When I fast, I temporarily deprive myself of food to be reminded that I do not live on bread alone but on every word that comes from God. When I clean the kitchen I am reminded that Christ came not to be served but to serve. Thus cleaning the kitchen is not a distraction from the spiritual disciplines, it is a spiritual discipline and an opportunity for the Spirit to grow fruit in my life.
My meditation does not end when I go to change my son’s diaper or put my daughter back in bed. Rather, caring for my child becomes part of the meditation and an opportunity for the Spirit to grow fruit within me. When a community member angrily airs his grievances with me, my prayer does not end. This moment gives me an opportunity to pray for this man and respond to his anger with mercy. The distractions are not salt poured into the garden of my soul, they are fertilizer. Fertilizer always carries an unpleasant odor. It is not used because it is pleasurable or desirable but because it is necessary. Perhaps to gain the aroma of Christ, one must first learn to welcome the aroma of manure.
Is this not precisely what Jesus does? Jesus does not remove himself from the unpleasant circumstances of life but immerses himself fully in them. He moves towards the sick and the angry, the despised and unwanted – he moves towards those things that I am tempted to think of as distractions.

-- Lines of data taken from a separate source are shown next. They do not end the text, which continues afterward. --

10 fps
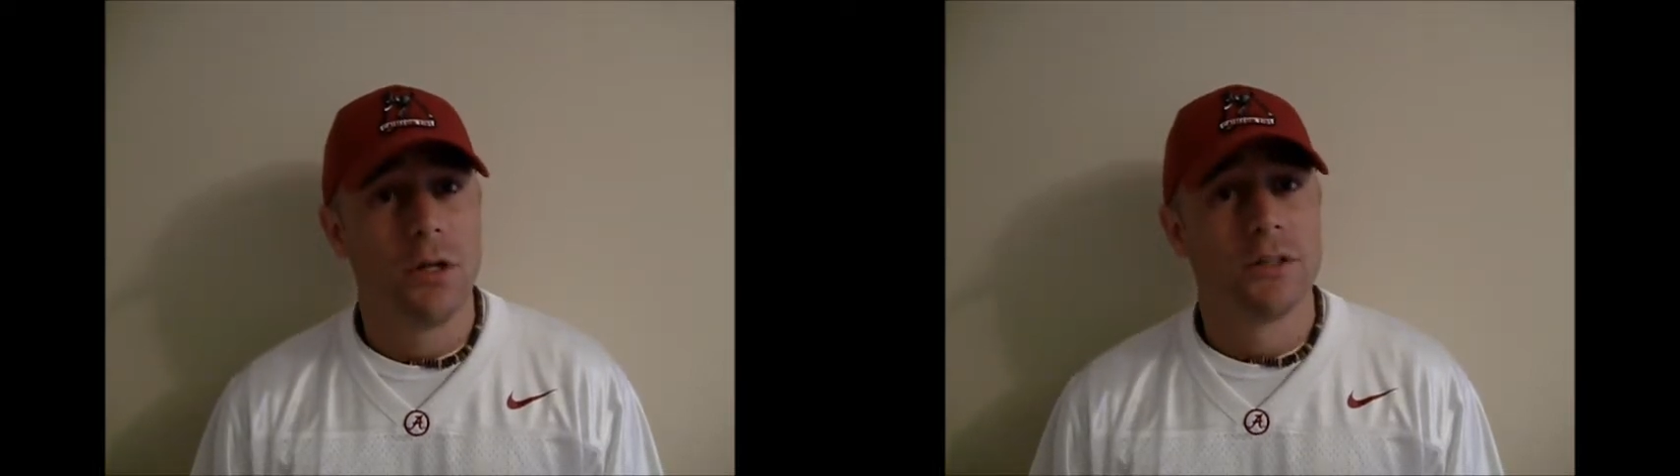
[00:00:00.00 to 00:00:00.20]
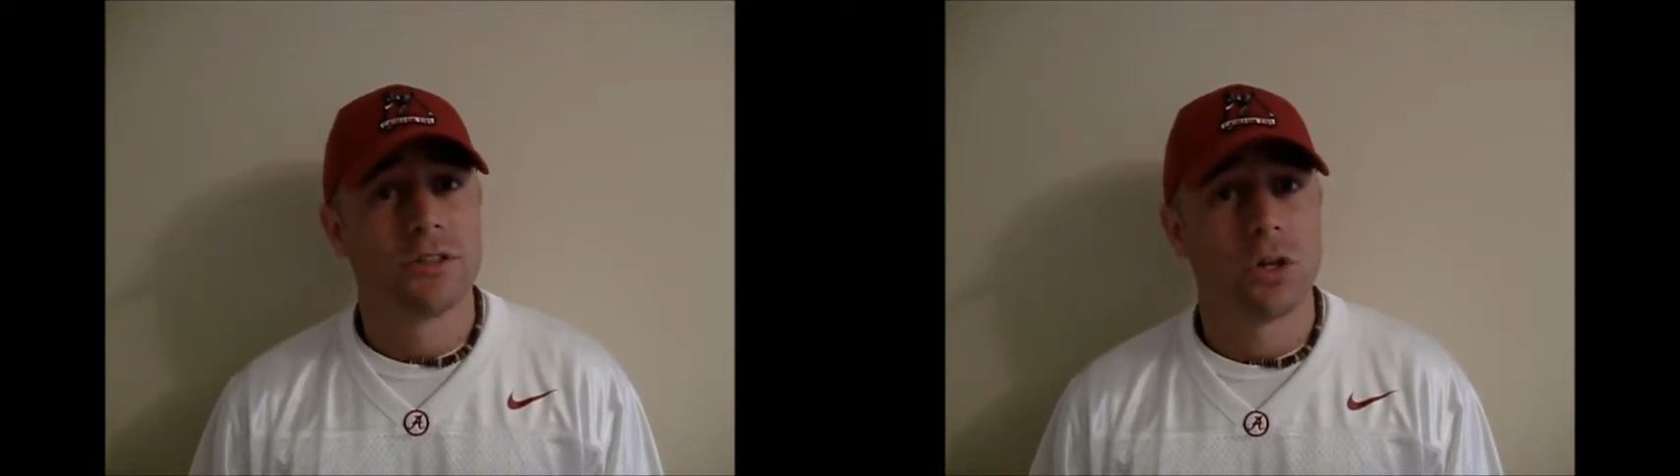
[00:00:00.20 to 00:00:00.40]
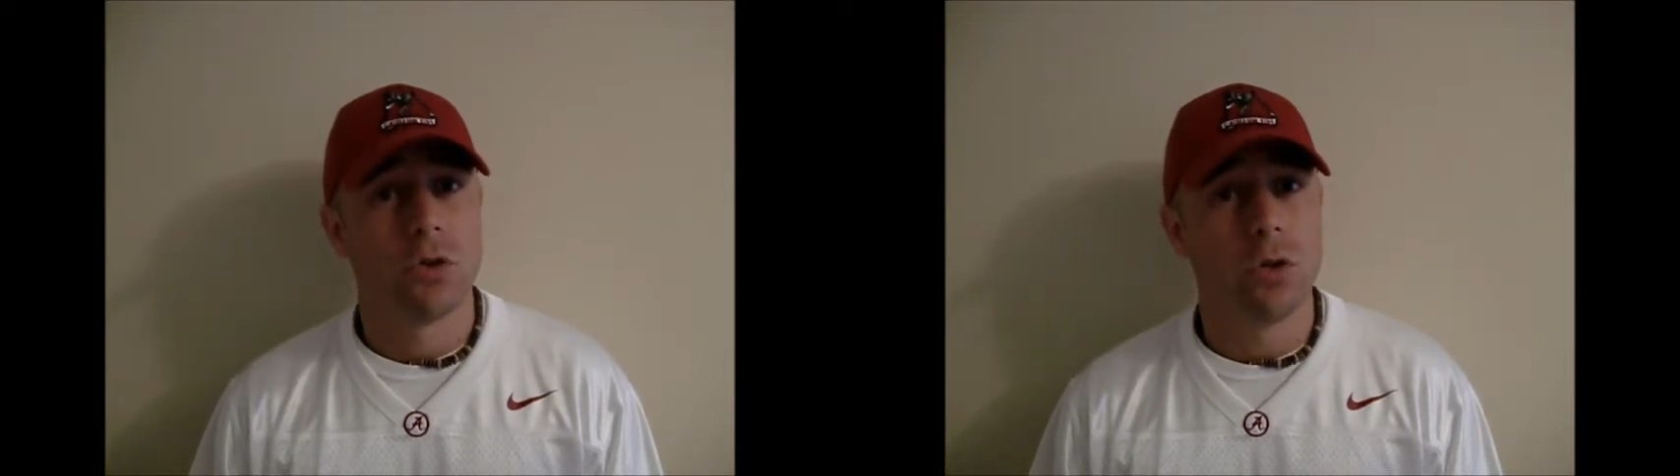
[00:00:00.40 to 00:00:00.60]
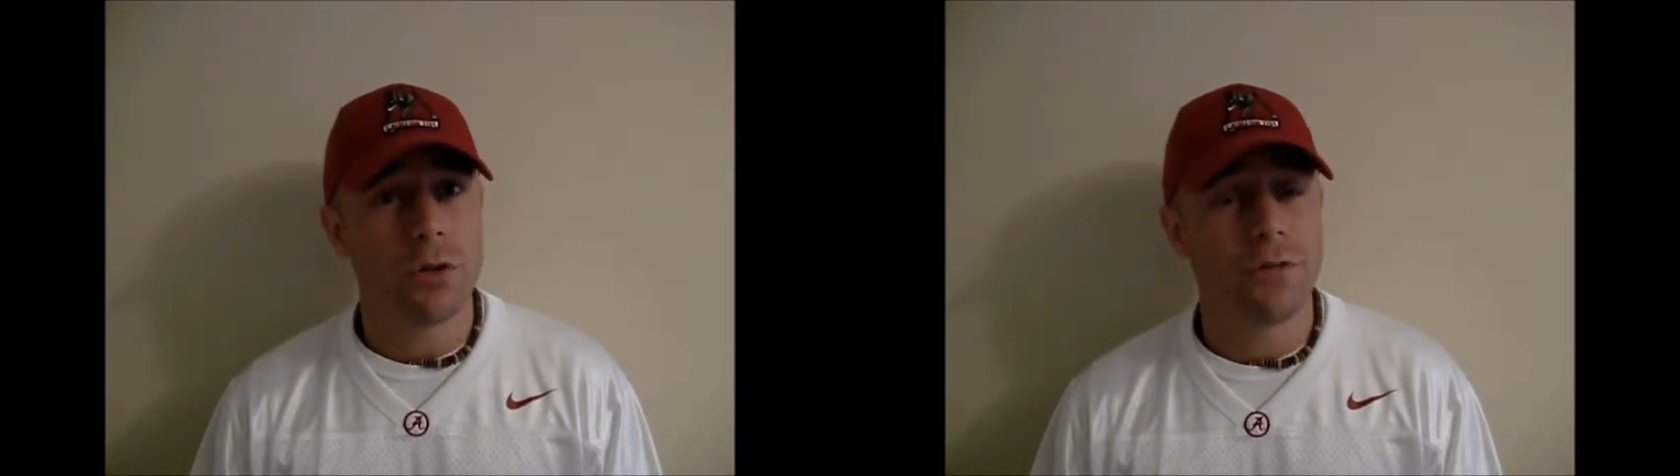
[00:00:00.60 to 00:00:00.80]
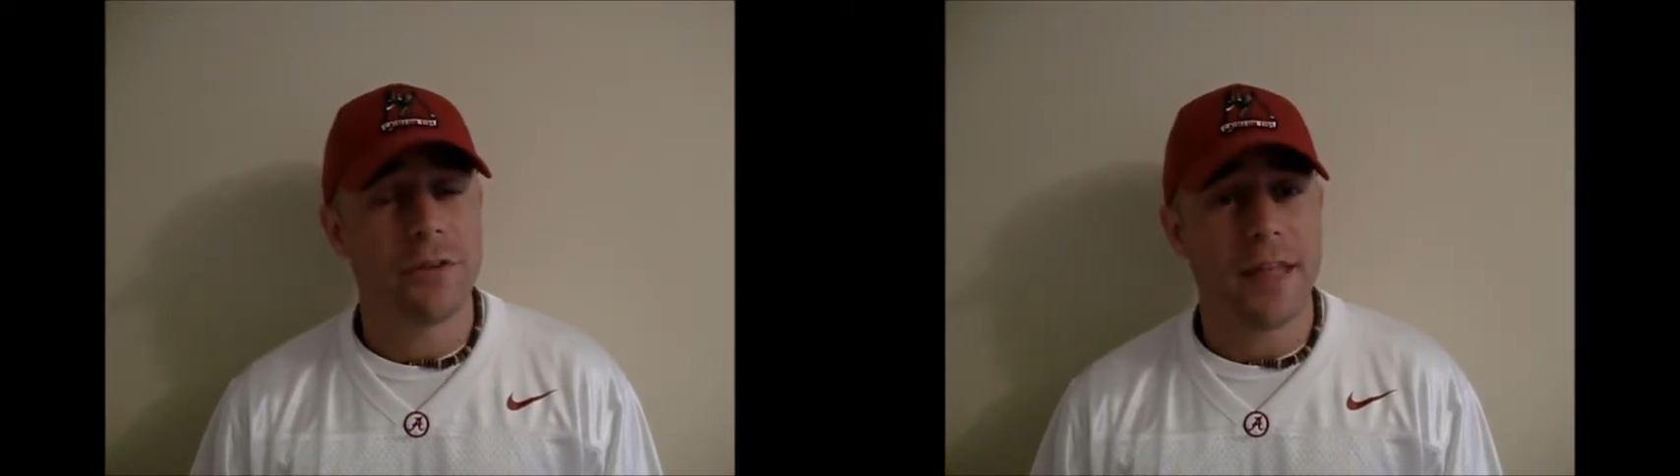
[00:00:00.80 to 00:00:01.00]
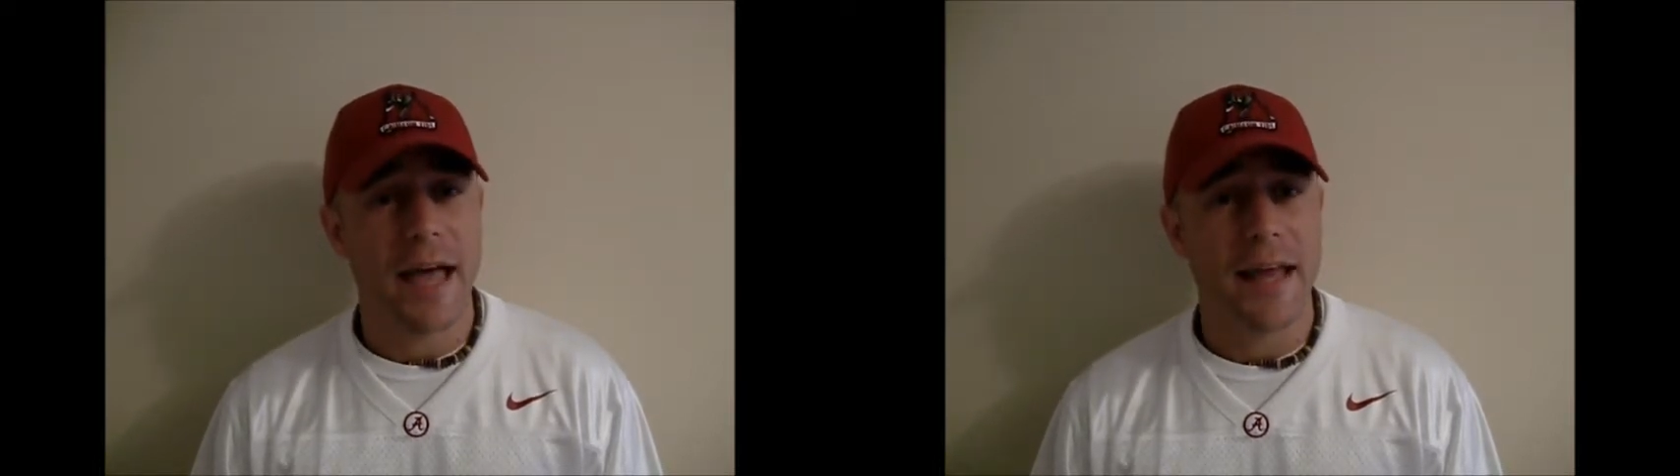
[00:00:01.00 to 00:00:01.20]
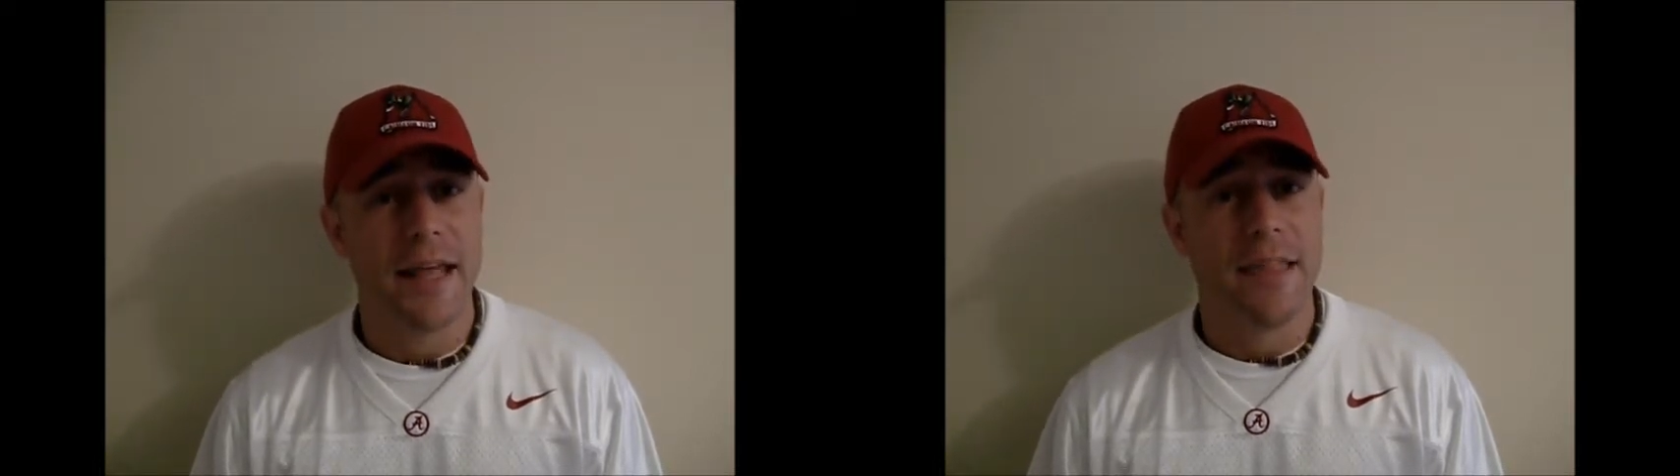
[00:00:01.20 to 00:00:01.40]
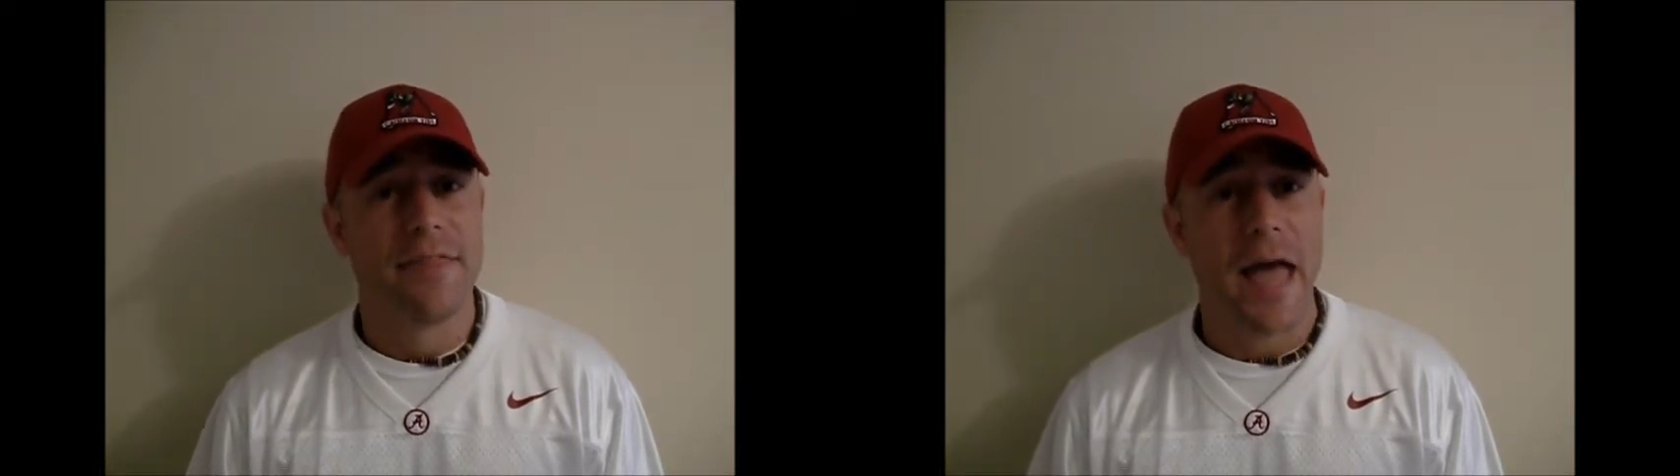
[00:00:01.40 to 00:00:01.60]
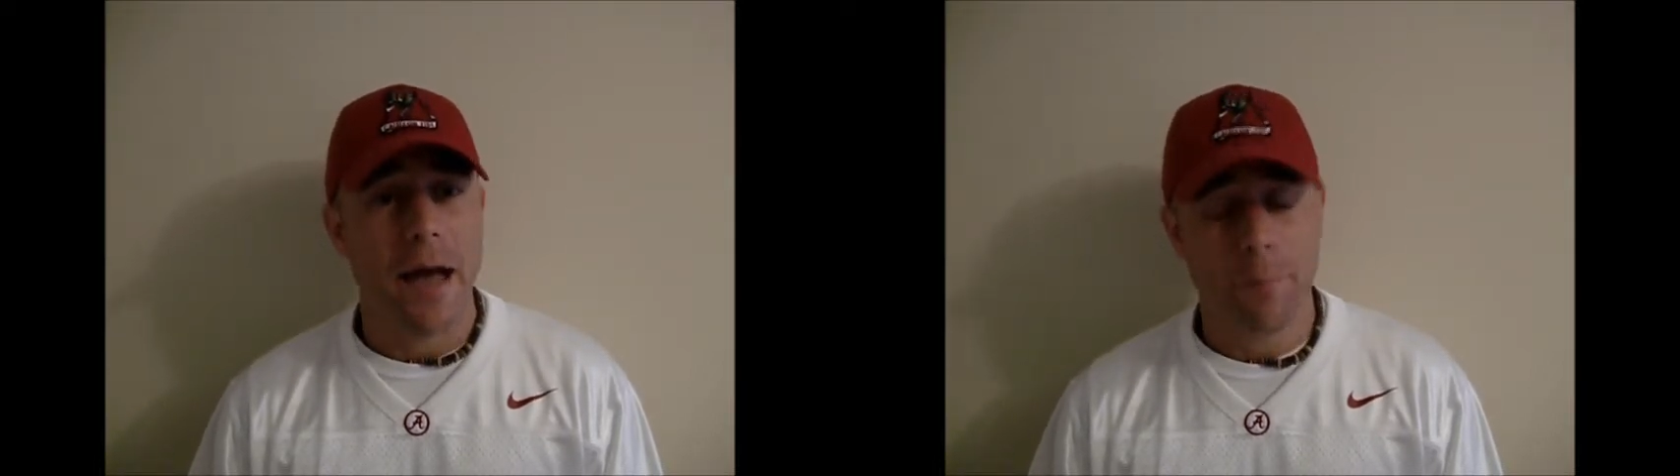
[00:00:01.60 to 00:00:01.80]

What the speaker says: So look for that. I'm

So why do I seek out spaces for quiet prayer, reading, and meditation? Because I know my soul deeply needs these things. But also because I wish to create space to encounter the Spirit. Sometimes I may encounter the Spirit in the much needed silent break from a noisy world. Sometimes I encounter the Spirit in the reading of a good book, or in a scriptures passage, or in praying a psalm. But I can also encounter the Spirit in a crying child who needs comfort, or in an angry neighbor, or in an unpleasant accident. If I enter into these spaces without an agenda other than an encounter with the Spirit of the living God, then even the moments of distraction can be spiritual disciplines.